Mergesort Investigation 2 - 2021 program
My July 2021 mergesort program, as the subject of an investigation, deserves some explanation.
A linked list is a computer data structure, an organization of data that allows optimal searching, categorizing, or storage of information. Linked lists are usually used to store information that has a sequential notion about it.
My conception of a linked list is to have “nodes”, elements of the list, that contain a numeric value field (the data being organized), and a “next” field, which contains the address of the element of the list that logically follows the node. The linked list as a whole is referenced by the address of its first, “head” node. Other nodes of the list can be found by “walking” the linked list, successively using the “next” field of a node to obtain a reference to the actual next node.
In Go source code, that looks like this:
type Node struct {
Data uint
Next *Node
}
This structure specification did evolve over the course of my investigation.
The .Data
field originally had type int
, a 64-bit signed integer.
I changed it to uint
, an unsigned 64-bit integer to accommodate setting
.Next
elements so a linked list could be sorted from high to low memory addresses.

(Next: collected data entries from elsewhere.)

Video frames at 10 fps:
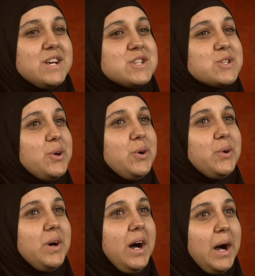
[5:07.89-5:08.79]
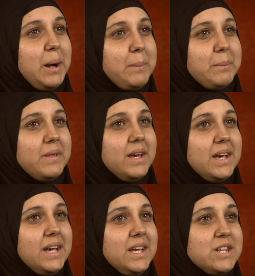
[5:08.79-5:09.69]
So
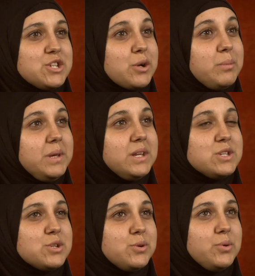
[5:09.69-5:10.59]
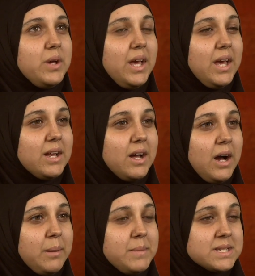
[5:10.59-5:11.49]
he took me to
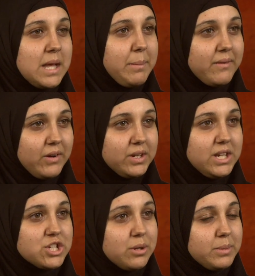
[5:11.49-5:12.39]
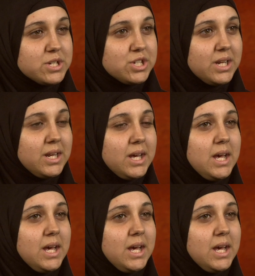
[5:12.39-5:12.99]
Islamic Foundation Masjid,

My algorithm merges sublists of a power-of-2 size from beginning to end of list,
being careful not to lose the .Next
pointer to the “rest of the list”,
the part of the list not actively being merged.

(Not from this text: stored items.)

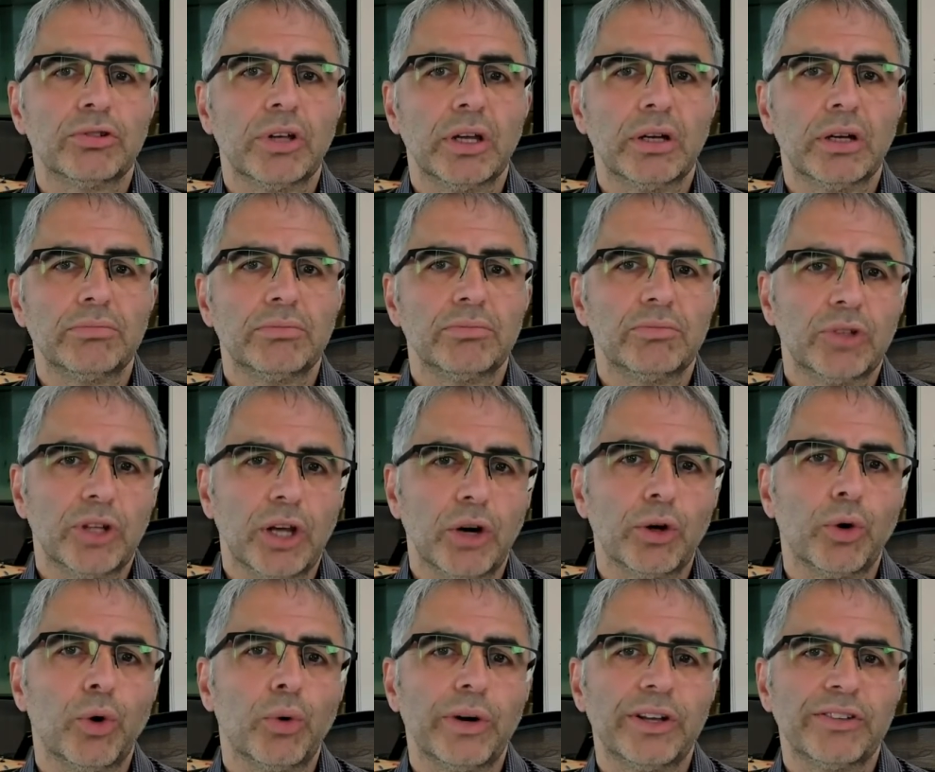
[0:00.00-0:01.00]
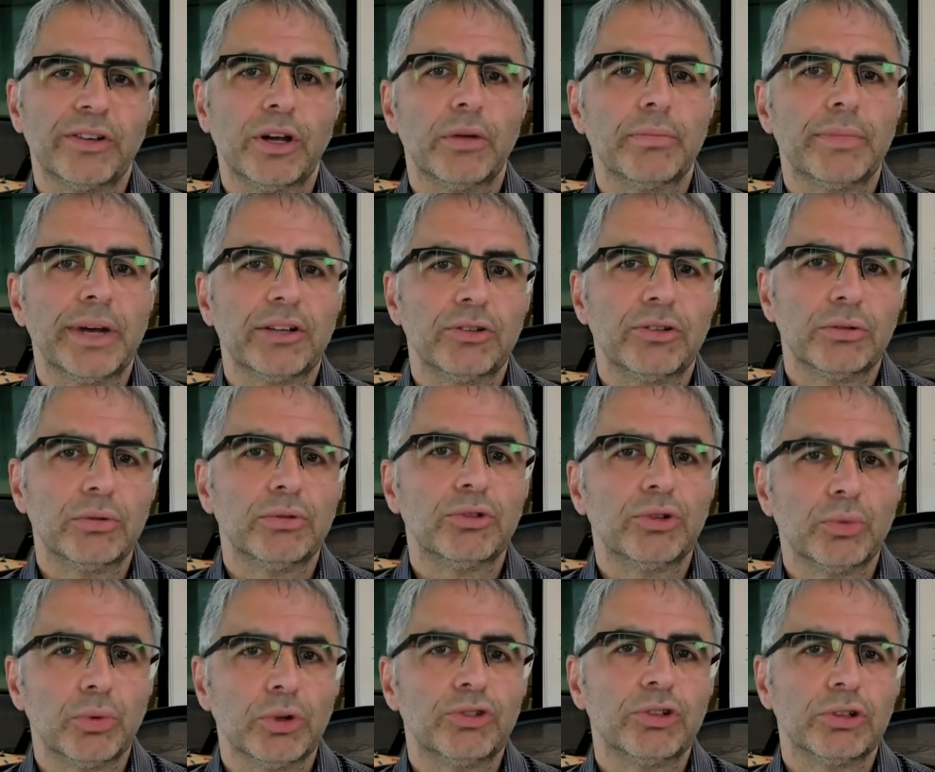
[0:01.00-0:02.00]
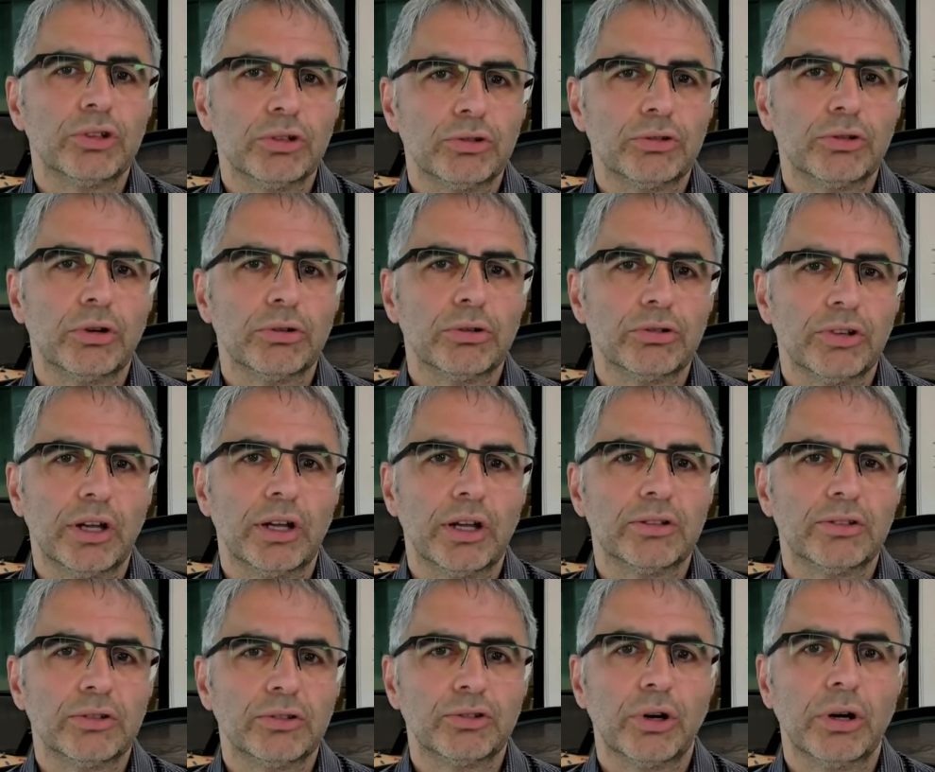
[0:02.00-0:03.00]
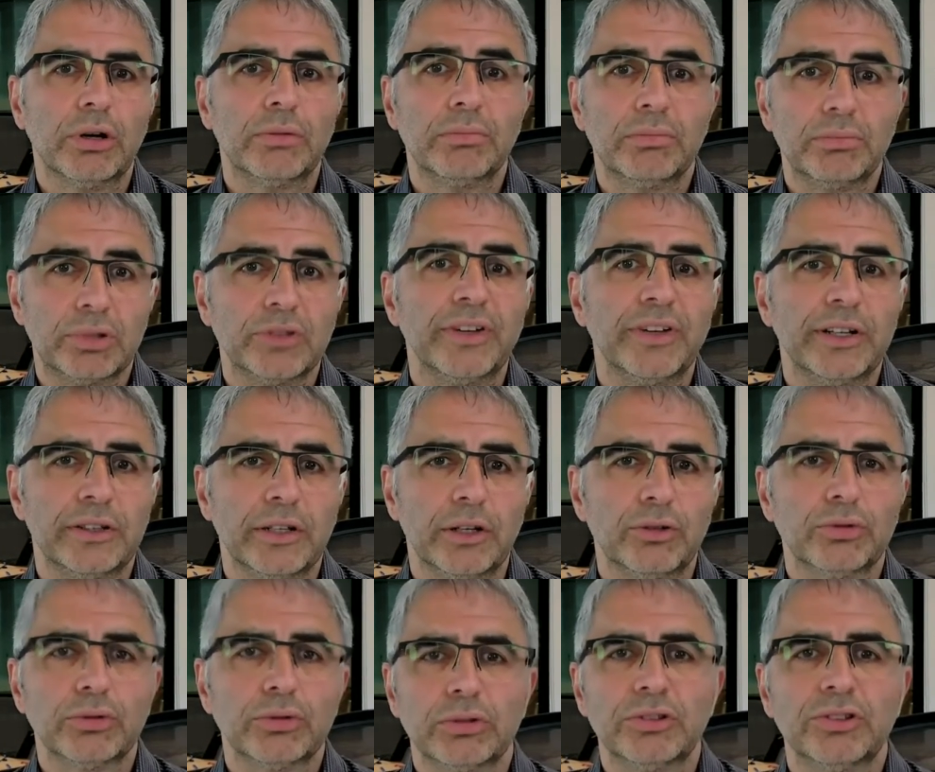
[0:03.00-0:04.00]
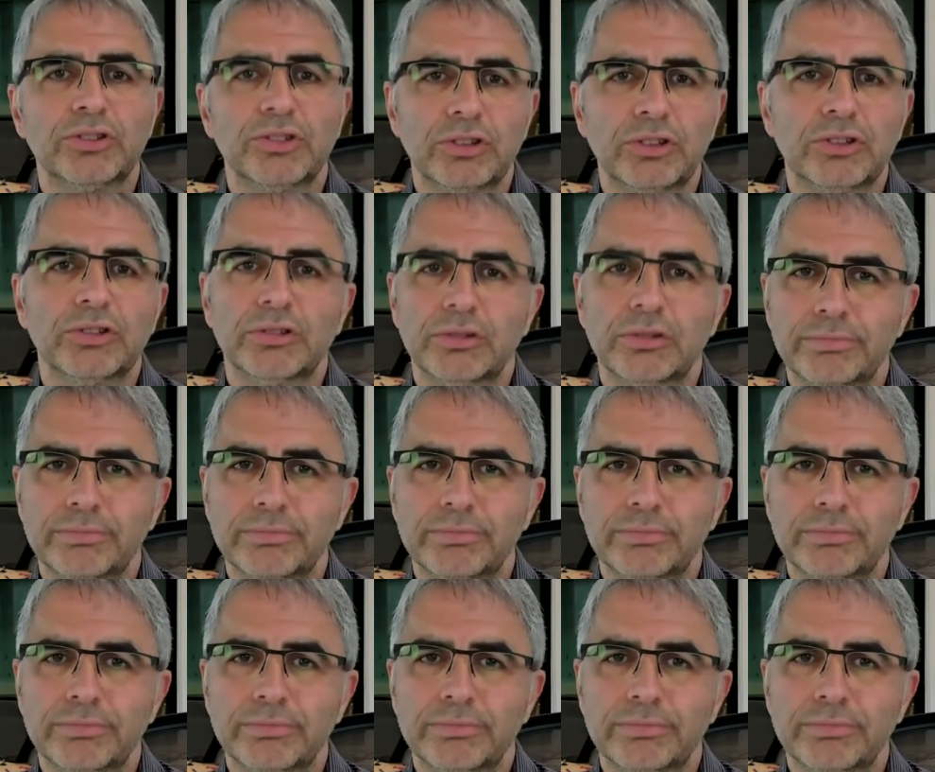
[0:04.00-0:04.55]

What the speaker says: and always going back to what your controls are to try and prevent those sort of diseases.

The merge code looks like this:
for psize > 0 && qsize > 0 && q != nil {
if p.Data < q.Data {
appnd(p)
p = p.Next
psize--
continue
}
appnd(q)
q = q.Next
qsize--
}
for ; psize > 0 && p != nil; psize-- {
appnd(p)
p = p.Next
}
for ; qsize > 0 && q != nil; qsize-- {
appnd(q)
q = q.Next
}
That’s something like:
- Take the smallest valued node from the head of list
p
or listq
, whichever is lower. Append that smallest valued node to the current being-merged-list. - Keep doing step (1) until we’ve used up one or the other of lists
p
orq
. This is kept track of by one size variable per list. - If there are any nodes on the
p
list, append them. - If there are any nodes on the
q
list, append them.
Since only one list, p
or q
has nodes left,
only one of steps (3) and (4) happens.
Above, a representation of an unsorted linked list.
It’s actually sorted in decreasing data order,
but the algorithm puts linked lists in increasing data order.
I’m going to keep the elements in the same places
in this and a few following diagrams.
I designate these places as memory addresses.
Any linked list sort is going to put elements in sorted order
by .Next
pointer, not by moving data values in memory.
The dashed lines exist solely to keep the nodes in increasing memory order.
The bold arrow lines represent the .Next
pointers
that characterize linked lists.
First, the algorithm walks the list, two 1-element lists at a time, swapping high and low value node pointers. After that iteration, the linked list can be imagined to look like this:
The head of the list is the node with data value of 15. If you follow the bold arrows, you get data values ordered like this:
15 → 16 → 13 → 14 → 11 → 12 → 9 → 10 → 7 → 8 → 5 → 6 → 3 → 4 → 2 → 1
No list node “moves” in memory. Only .Next
pointers change.
Next, the algorithm walks the list, merging pairs of 2-element lists at a time, creating 4-node lists sorted by increasing data order. After that iteration, the linked list can be imagined to look like this:
The node with data value of 13 is now the head of the list.
Following the .Next
pointers,
you can see that the list has 4-element sublists sorted in increasing order.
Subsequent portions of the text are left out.